■ Aim of the task: Reproduce exactly the span of lines beginning at the one with "[00:01:25.10 to 00:01:26.00]" and ending at the last line of the data below, omitting pictures.

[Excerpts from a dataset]
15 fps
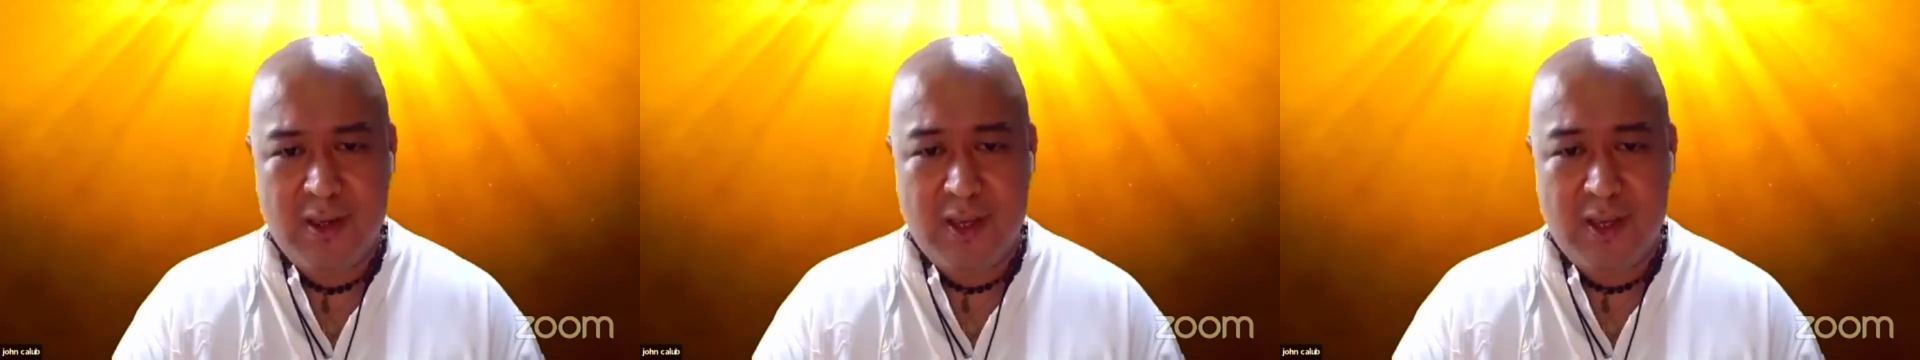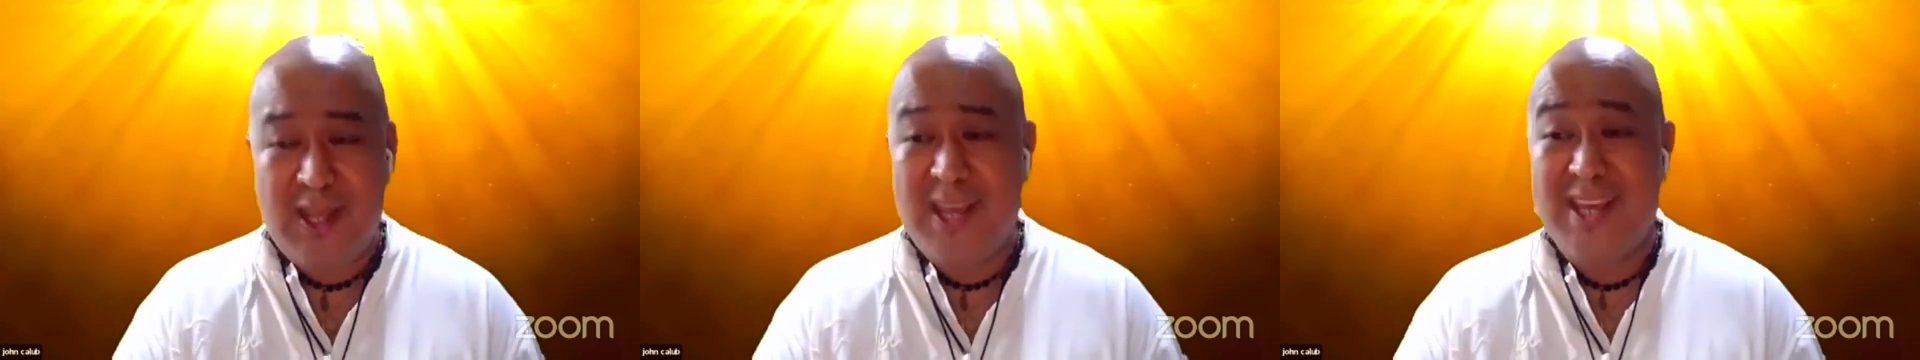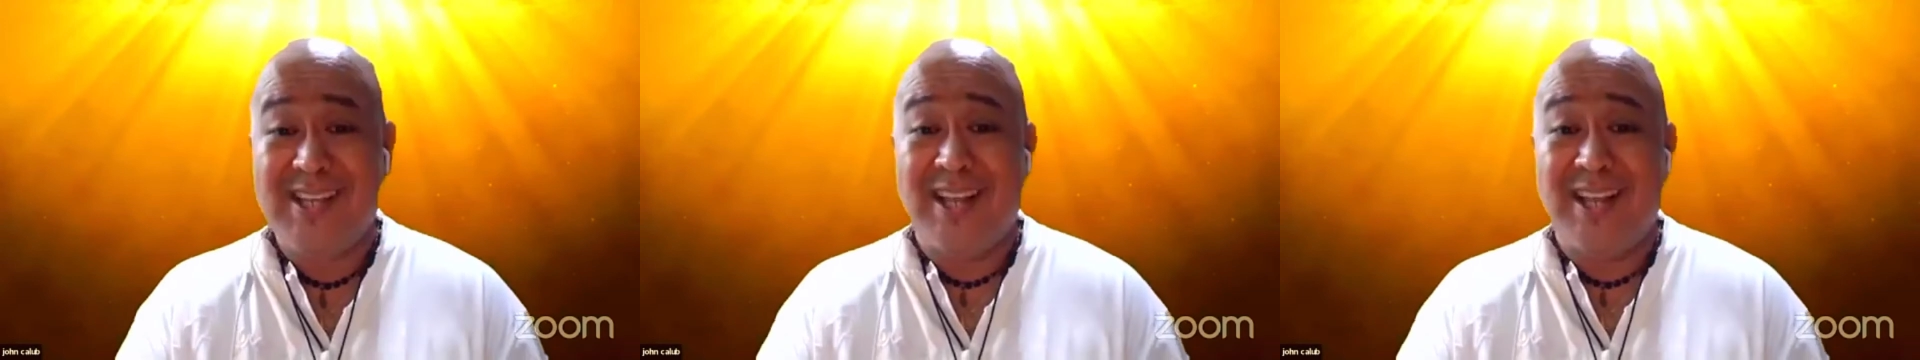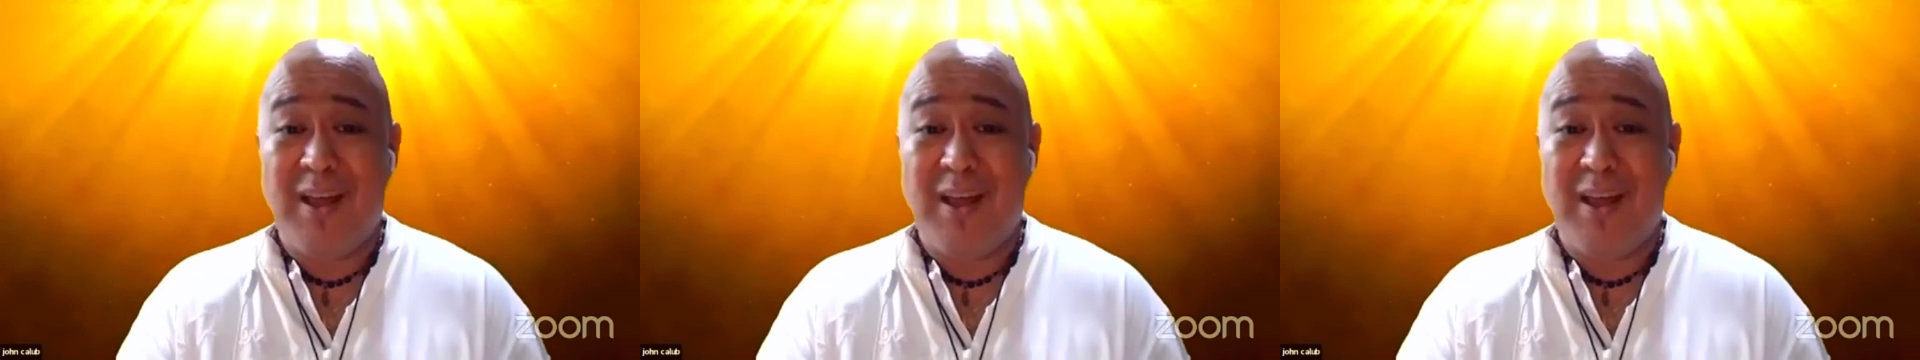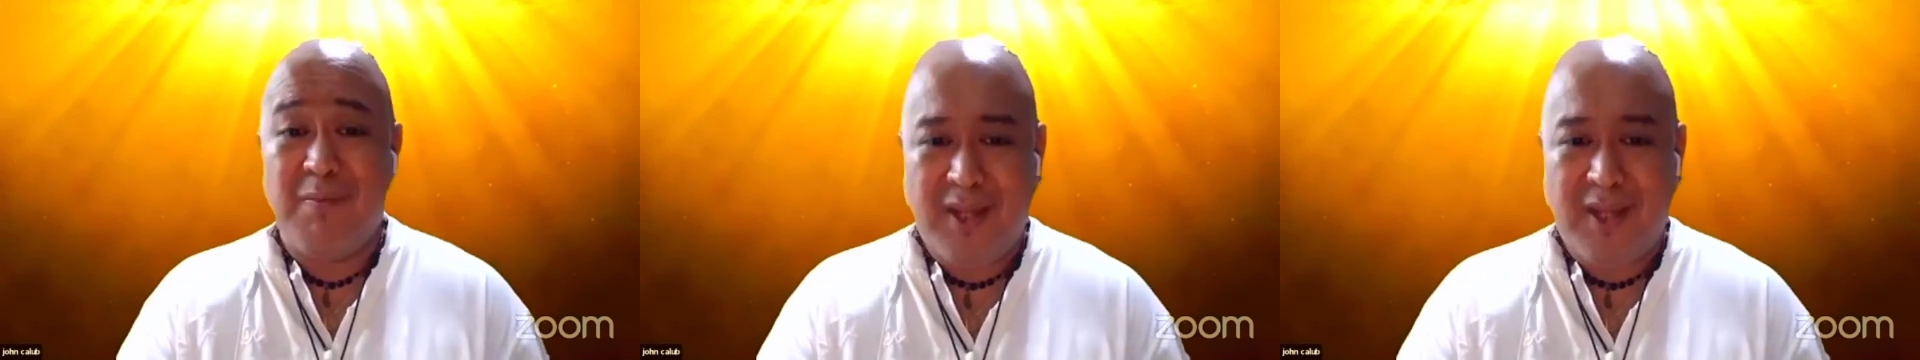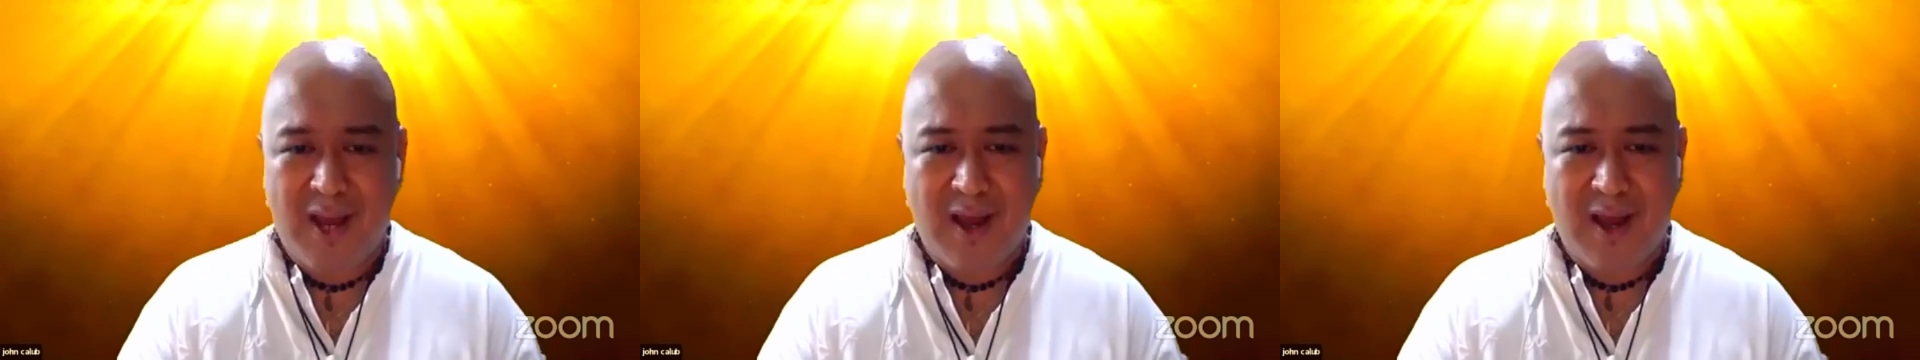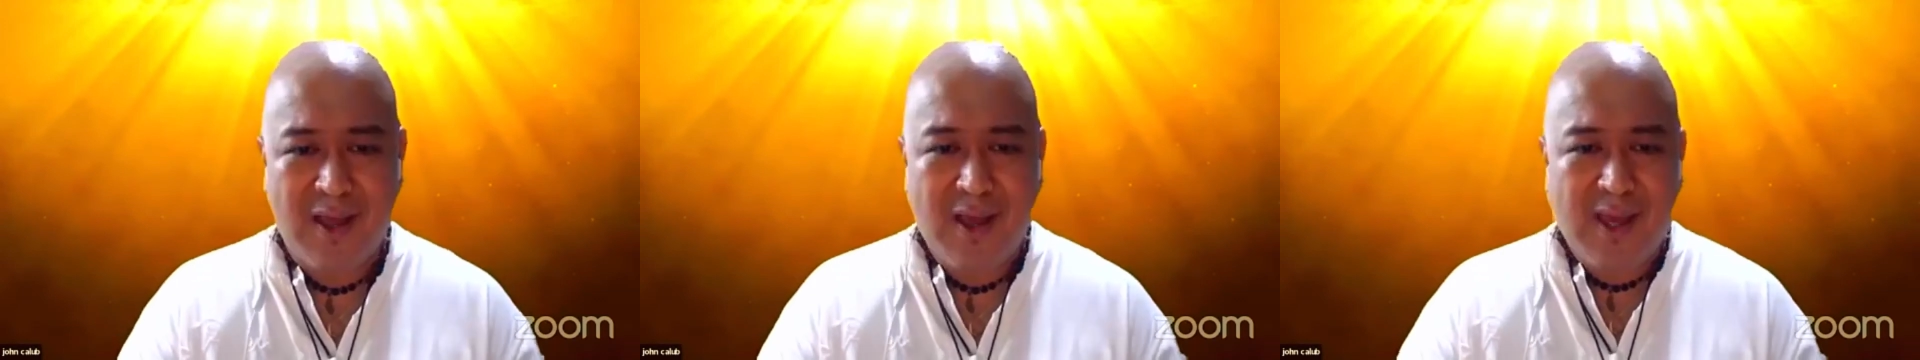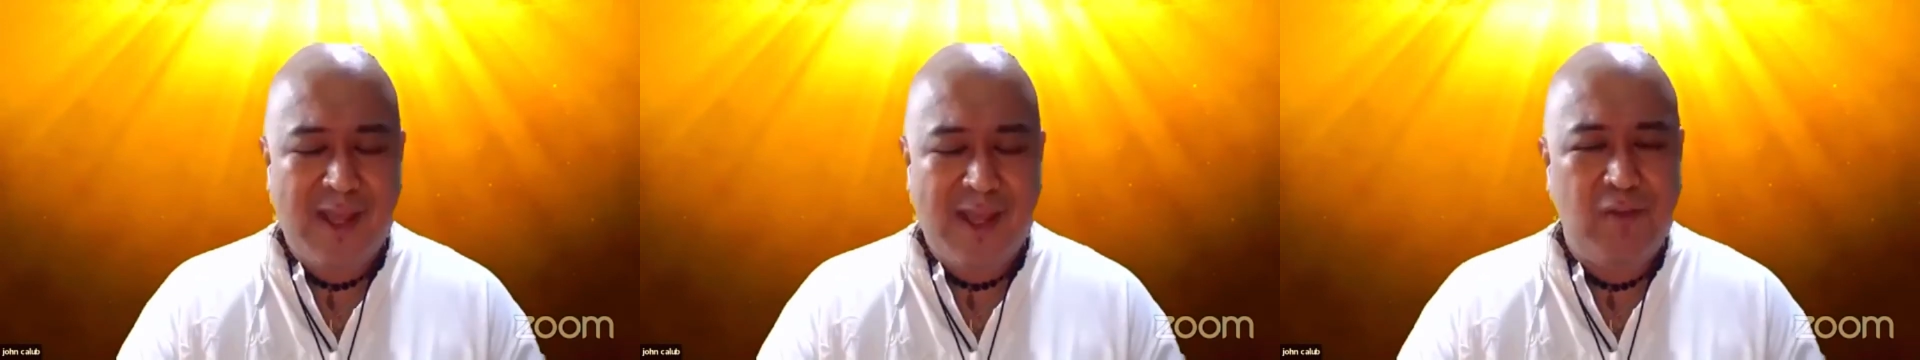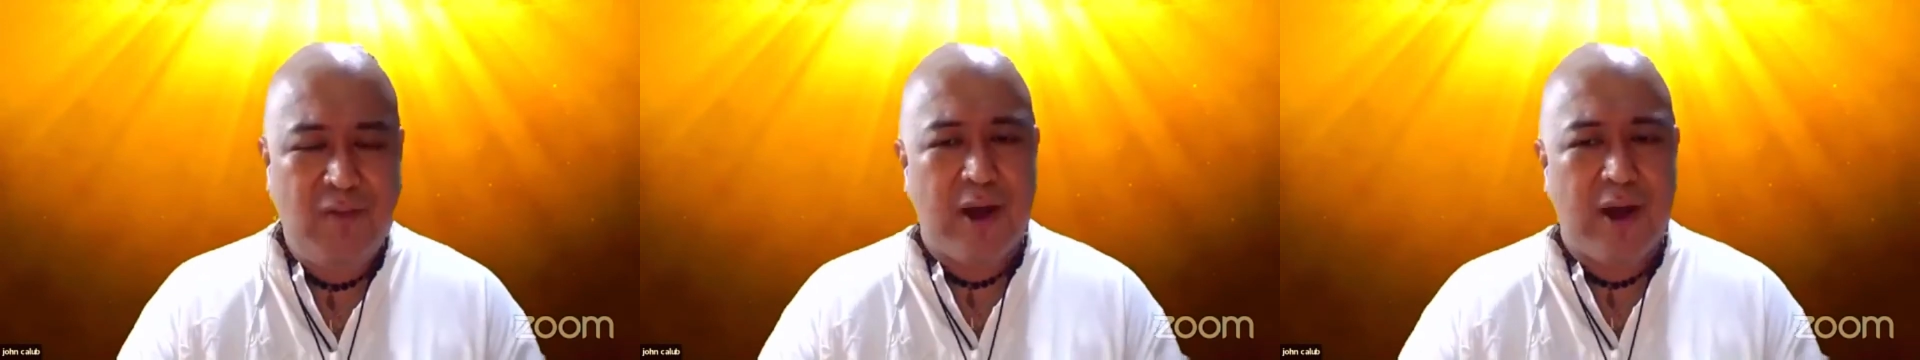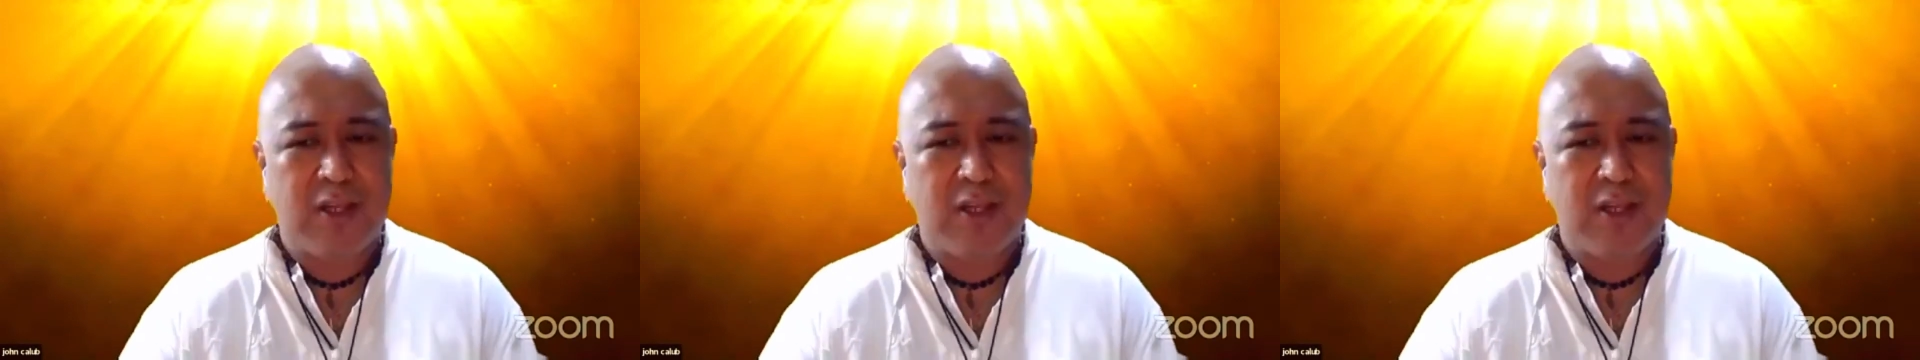Iniisang tabi nila. In fact,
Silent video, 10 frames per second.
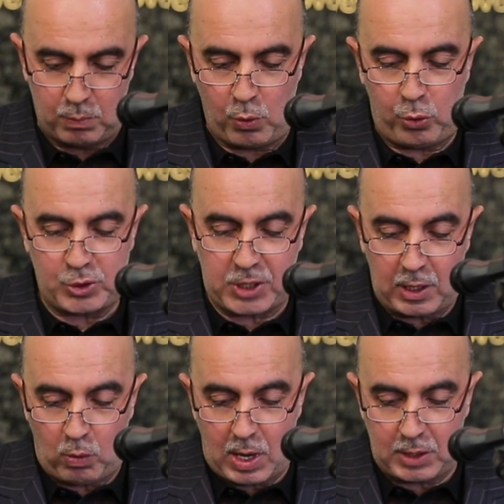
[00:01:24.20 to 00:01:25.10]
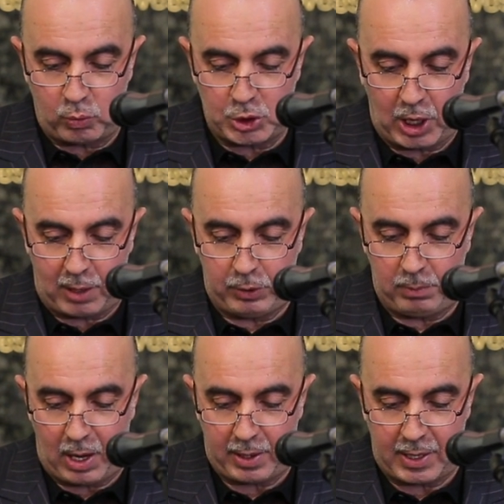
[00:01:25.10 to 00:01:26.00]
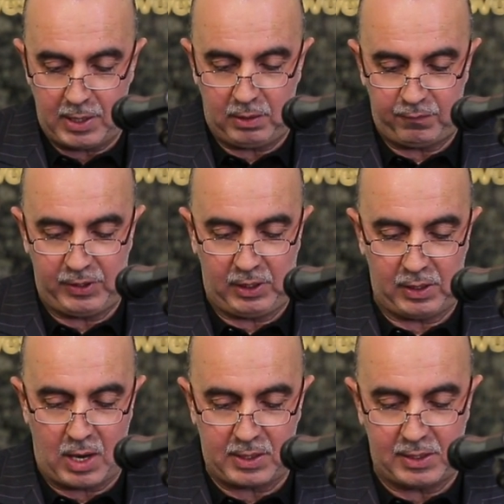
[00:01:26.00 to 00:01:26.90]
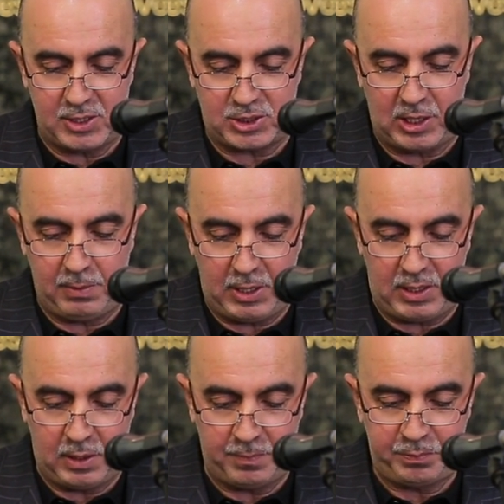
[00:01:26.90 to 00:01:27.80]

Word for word: منذ سنوات وشعب البحرين في حراكه السلمي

■ Answer section:
[00:01:25.10 to 00:01:26.00]
[00:01:26.00 to 00:01:26.90]
[00:01:26.90 to 00:01:27.80]

Word for word: منذ سنوات وشعب البحرين في حراكه السلمي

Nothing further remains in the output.